• _Provided data_:
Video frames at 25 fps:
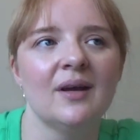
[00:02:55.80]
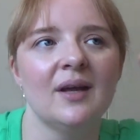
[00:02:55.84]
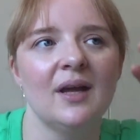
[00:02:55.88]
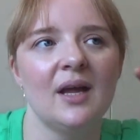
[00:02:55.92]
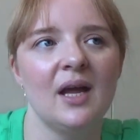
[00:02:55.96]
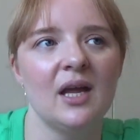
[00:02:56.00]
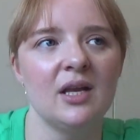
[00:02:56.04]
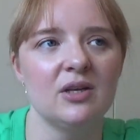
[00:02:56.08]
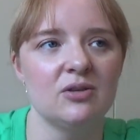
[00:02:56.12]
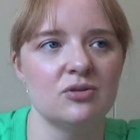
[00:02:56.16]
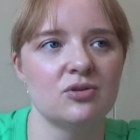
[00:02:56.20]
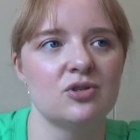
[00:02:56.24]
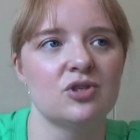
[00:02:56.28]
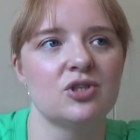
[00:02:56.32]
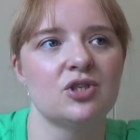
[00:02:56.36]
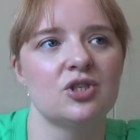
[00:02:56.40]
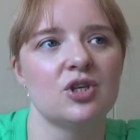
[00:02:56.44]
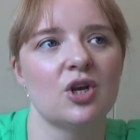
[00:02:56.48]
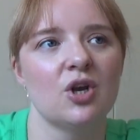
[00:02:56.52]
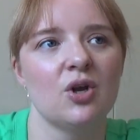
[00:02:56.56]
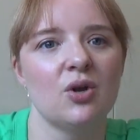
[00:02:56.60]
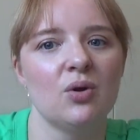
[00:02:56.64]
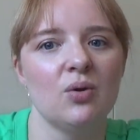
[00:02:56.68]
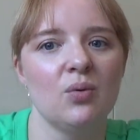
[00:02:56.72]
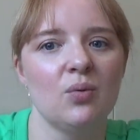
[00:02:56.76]

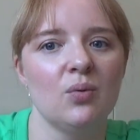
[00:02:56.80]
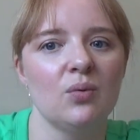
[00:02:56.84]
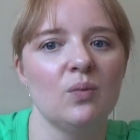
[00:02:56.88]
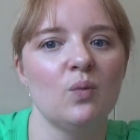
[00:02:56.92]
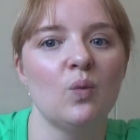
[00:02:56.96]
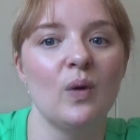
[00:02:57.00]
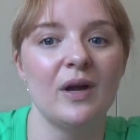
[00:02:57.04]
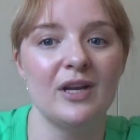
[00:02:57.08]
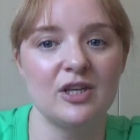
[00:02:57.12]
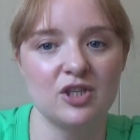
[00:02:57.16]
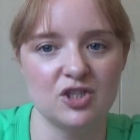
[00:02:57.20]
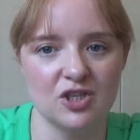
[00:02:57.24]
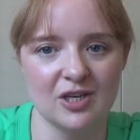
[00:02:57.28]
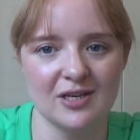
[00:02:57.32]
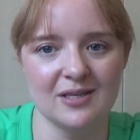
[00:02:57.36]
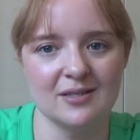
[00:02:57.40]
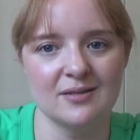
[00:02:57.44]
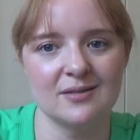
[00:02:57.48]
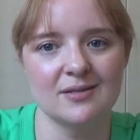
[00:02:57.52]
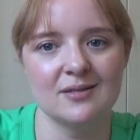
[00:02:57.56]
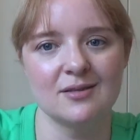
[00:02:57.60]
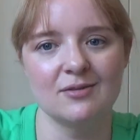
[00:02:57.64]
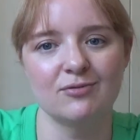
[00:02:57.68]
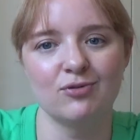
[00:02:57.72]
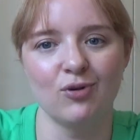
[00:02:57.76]
into
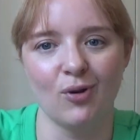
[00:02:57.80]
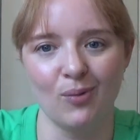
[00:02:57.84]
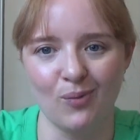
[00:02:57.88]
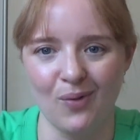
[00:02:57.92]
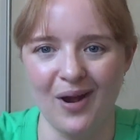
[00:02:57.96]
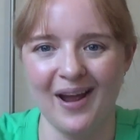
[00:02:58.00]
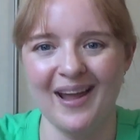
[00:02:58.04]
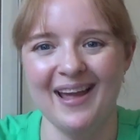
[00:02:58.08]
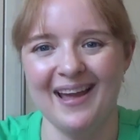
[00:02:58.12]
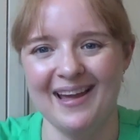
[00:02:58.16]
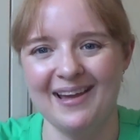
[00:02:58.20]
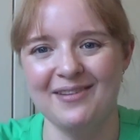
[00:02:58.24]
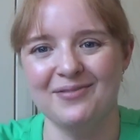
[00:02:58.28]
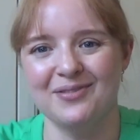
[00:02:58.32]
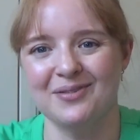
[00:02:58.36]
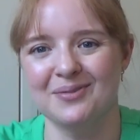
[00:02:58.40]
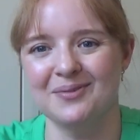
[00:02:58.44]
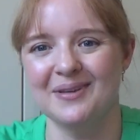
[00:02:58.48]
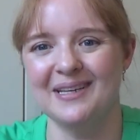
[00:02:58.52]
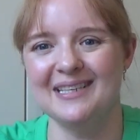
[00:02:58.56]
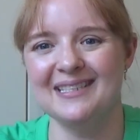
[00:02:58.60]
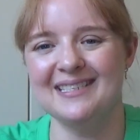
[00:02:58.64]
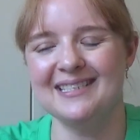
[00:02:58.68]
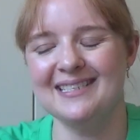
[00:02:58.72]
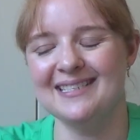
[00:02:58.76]
witches from Whitehaven
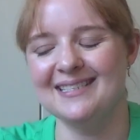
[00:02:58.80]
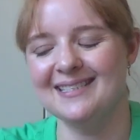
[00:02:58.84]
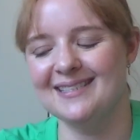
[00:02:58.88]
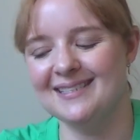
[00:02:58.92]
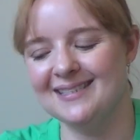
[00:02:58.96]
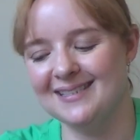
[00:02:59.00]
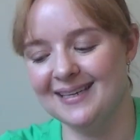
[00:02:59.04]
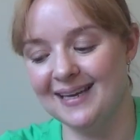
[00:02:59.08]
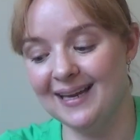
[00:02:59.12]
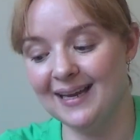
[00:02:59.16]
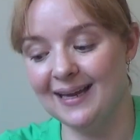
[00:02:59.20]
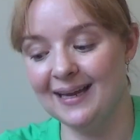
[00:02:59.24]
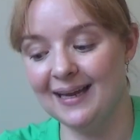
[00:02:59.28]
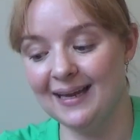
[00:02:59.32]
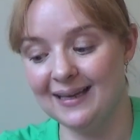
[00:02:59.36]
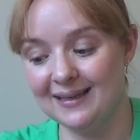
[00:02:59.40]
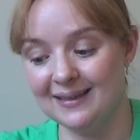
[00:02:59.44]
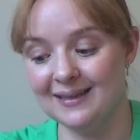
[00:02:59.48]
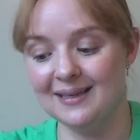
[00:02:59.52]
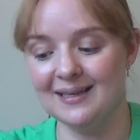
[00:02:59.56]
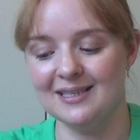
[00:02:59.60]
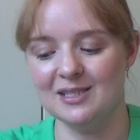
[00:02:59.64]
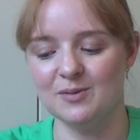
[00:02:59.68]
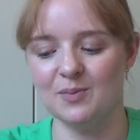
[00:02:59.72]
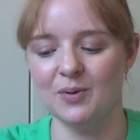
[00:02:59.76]
witches in
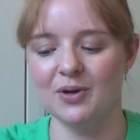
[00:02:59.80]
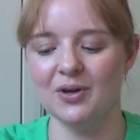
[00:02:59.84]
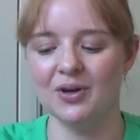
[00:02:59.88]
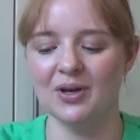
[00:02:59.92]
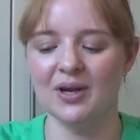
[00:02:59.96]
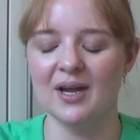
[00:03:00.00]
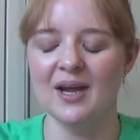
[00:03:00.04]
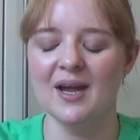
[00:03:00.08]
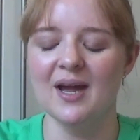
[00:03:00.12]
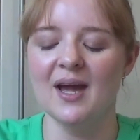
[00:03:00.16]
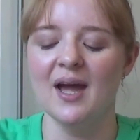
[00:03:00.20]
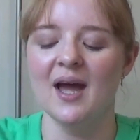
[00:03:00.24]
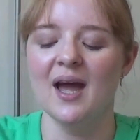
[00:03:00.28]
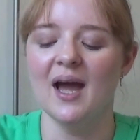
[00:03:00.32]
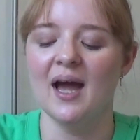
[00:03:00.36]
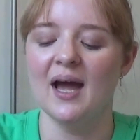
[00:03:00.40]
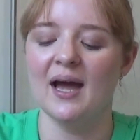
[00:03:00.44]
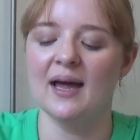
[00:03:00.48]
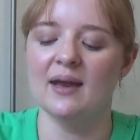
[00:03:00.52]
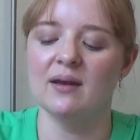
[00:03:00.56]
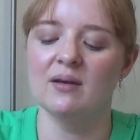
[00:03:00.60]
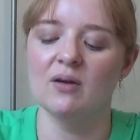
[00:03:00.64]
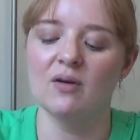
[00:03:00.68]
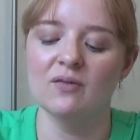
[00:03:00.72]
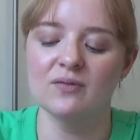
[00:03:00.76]
this book
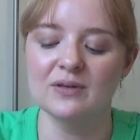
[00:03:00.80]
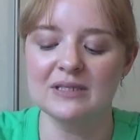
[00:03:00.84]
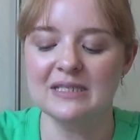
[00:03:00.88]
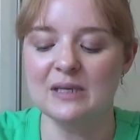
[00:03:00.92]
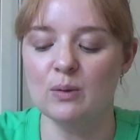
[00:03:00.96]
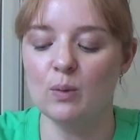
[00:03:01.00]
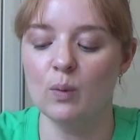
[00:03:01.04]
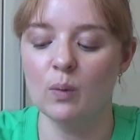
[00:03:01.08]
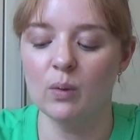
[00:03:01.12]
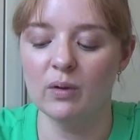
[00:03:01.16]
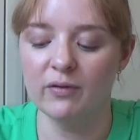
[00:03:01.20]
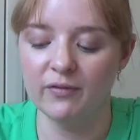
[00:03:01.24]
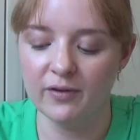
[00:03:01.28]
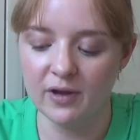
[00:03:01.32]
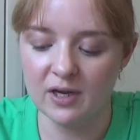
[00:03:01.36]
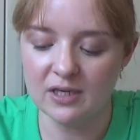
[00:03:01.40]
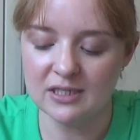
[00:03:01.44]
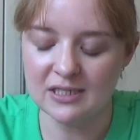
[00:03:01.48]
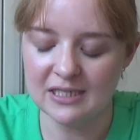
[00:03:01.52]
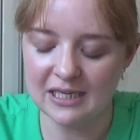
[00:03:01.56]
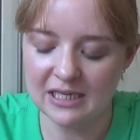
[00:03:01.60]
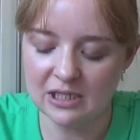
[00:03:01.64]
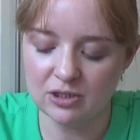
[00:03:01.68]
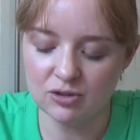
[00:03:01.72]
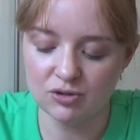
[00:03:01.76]
and obviously we were
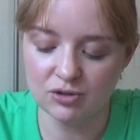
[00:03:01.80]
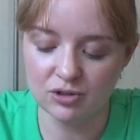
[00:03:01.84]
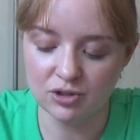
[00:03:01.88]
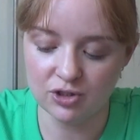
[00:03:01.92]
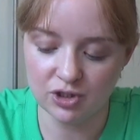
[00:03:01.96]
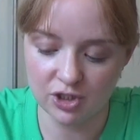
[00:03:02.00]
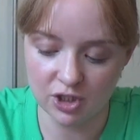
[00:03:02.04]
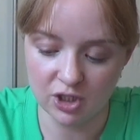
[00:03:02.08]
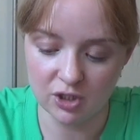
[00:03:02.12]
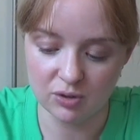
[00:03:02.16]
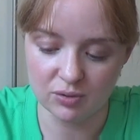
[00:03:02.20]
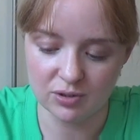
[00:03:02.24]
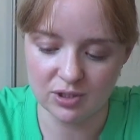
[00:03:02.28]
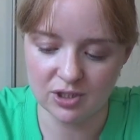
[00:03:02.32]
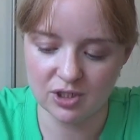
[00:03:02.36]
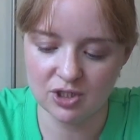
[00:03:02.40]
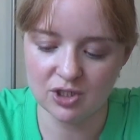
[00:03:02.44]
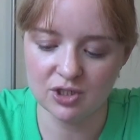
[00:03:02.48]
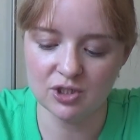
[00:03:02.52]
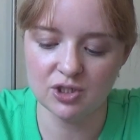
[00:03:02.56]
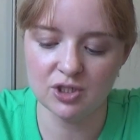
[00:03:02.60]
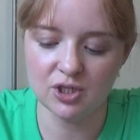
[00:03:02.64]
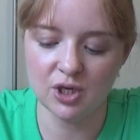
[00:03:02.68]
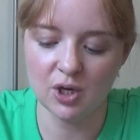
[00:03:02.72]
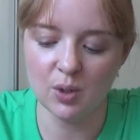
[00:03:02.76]
first introduced
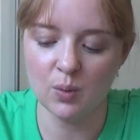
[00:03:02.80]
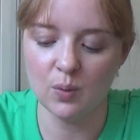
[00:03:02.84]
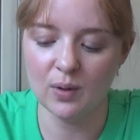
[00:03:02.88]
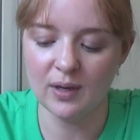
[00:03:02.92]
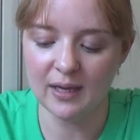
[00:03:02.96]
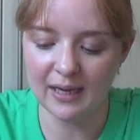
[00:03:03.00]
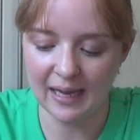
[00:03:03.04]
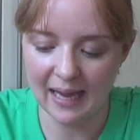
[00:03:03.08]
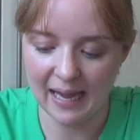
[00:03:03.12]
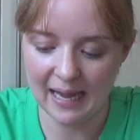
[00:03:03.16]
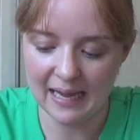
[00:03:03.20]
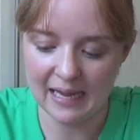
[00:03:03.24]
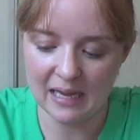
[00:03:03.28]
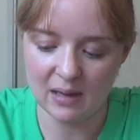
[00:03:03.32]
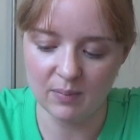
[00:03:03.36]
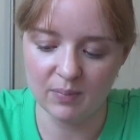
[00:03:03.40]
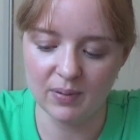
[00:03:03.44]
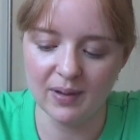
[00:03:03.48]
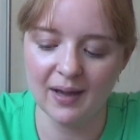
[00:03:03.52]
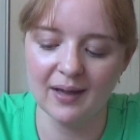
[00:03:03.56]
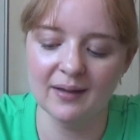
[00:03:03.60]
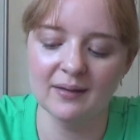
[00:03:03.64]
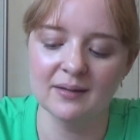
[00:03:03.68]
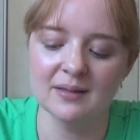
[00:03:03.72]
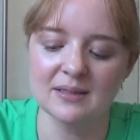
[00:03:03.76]
to Gabe
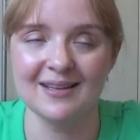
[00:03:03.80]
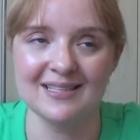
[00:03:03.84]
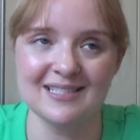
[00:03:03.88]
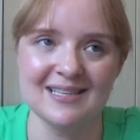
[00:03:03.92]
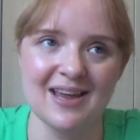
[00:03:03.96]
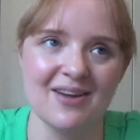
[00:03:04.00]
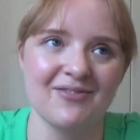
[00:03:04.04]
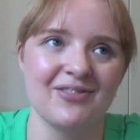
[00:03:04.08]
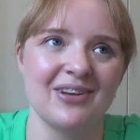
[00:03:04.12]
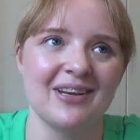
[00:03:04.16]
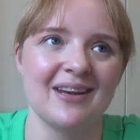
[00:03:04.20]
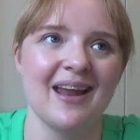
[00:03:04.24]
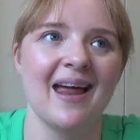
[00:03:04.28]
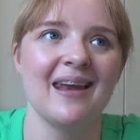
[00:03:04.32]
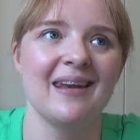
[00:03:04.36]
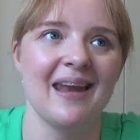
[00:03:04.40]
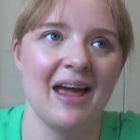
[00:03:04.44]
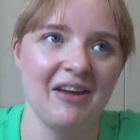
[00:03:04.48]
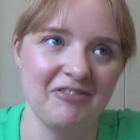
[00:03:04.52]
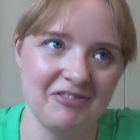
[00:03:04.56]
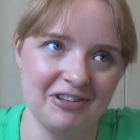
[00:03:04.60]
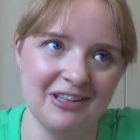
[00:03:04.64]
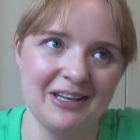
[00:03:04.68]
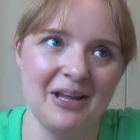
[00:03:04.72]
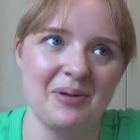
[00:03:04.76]
and the seven
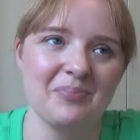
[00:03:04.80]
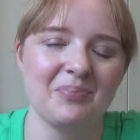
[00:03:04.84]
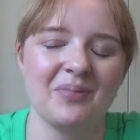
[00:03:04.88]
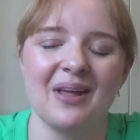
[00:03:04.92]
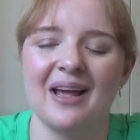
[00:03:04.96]
Nephilim.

• _Task instructions_:
Going by the data above, give back only the lines from the one containing "[00:03:00.44]" through the one containing "[00:03:01.92]", exactly as they stand, both ends included and no images.

• _Response to the exercise_:
[00:03:00.44]
[00:03:00.48]
[00:03:00.52]
[00:03:00.56]
[00:03:00.60]
[00:03:00.64]
[00:03:00.68]
[00:03:00.72]
[00:03:00.76]
this book
[00:03:00.80]
[00:03:00.84]
[00:03:00.88]
[00:03:00.92]
[00:03:00.96]
[00:03:01.00]
[00:03:01.04]
[00:03:01.08]
[00:03:01.12]
[00:03:01.16]
[00:03:01.20]
[00:03:01.24]
[00:03:01.28]
[00:03:01.32]
[00:03:01.36]
[00:03:01.40]
[00:03:01.44]
[00:03:01.48]
[00:03:01.52]
[00:03:01.56]
[00:03:01.60]
[00:03:01.64]
[00:03:01.68]
[00:03:01.72]
[00:03:01.76]
and obviously we were
[00:03:01.80]
[00:03:01.84]
[00:03:01.88]
[00:03:01.92]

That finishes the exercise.